Tag Archives: Canopy Core

Installing and Managing a Central Python Install with Enthought Canopy v1.1

Author: Jason McCampbell

In the last post we talked about virtual environments and how we have back-ported venv from Python 3 and extended it in Canopy 1.1. This post will now walk through how we use virtual environments to provide new options to organizations and workgroups who want to install Canopy on a multi-user network and how Canopy provides a flexible Python environment on large compute clusters without sacrificing performance.

Multi-user Network Installs

In a standard, single-user installation, Canopy creates two virtual environments, System and User. System is used for running the GUI itself and User is the main Python environment for running user code. The package set in User is completely under the user’s control (ie, won’t break the GUI).

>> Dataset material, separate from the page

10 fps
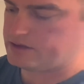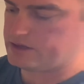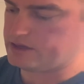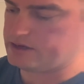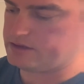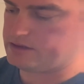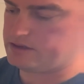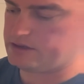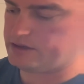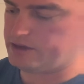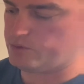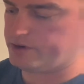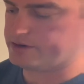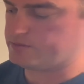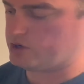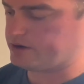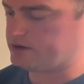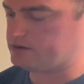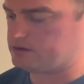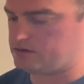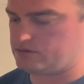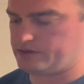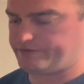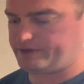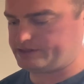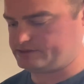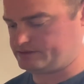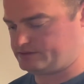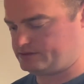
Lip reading: and it'll wear your bar out a whole lot faster.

With the 1.1 release, Canopy supports the creation of shared versions of the System and User virtual environments. These virtual environments, referred to as Common System and Common User, can be centrally managed, providing an easy means of managing a consistent set of package versions and dramatically reducing disk usage by having shared copies of the packages. Each individual user’s System and User virtual environment are layered on top of the common installs as shown below.

Canopy venv layout

In this case, Canopy Core and the two virtual environments “Common System” and “Common User” are installed in a central networked disk. Typically, all of the standard packages would be installed in “Common User”, making them available to all users. When each user first starts Canopy, the per-user virtual environments “User’s System” and “User’s User” are automatically created. Users have the freedom to install new packages and alternate package versions in their own virtual environments while still benefitting from the centrally managed package set.

To set up this structure, after installing Canopy, an administrator first runs Canopy and creates the System (“Common System”) and User (“Common User”) virtual environment in the desired location as one would in a single-user environment. Changes to the package set in User can be made by this administrative user. To make these environments available to all users, the following command is run, again as the administrative user:

canopy_cli –common-install

This writes a file named ‘location.cfg’ to Canopy Core. Now whenever a user starts Canopy, the per-user environments will be layered on top of the common environments.

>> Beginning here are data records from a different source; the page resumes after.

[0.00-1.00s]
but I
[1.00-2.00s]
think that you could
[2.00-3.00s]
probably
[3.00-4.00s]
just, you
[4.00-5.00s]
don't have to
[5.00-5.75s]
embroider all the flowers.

The initial setup of the virtual environments, by default, uses the Canopy GUI, which is not always available or desired. To address these cases, Canopy now supports a new switch “–no-gui-setup’. See the Canopy Users Guide for more details.

Cluster Installs

Large compute clusters are an interesting special case of the multi-user network because a large number of nodes may be requiring the same resources at the same time. Starting a 1000-node job where a large number of files are required from a networked disk can increase startup time substantially, wasting precious time on an expensive cluster. Ideally, most or all of the files will be local to each node.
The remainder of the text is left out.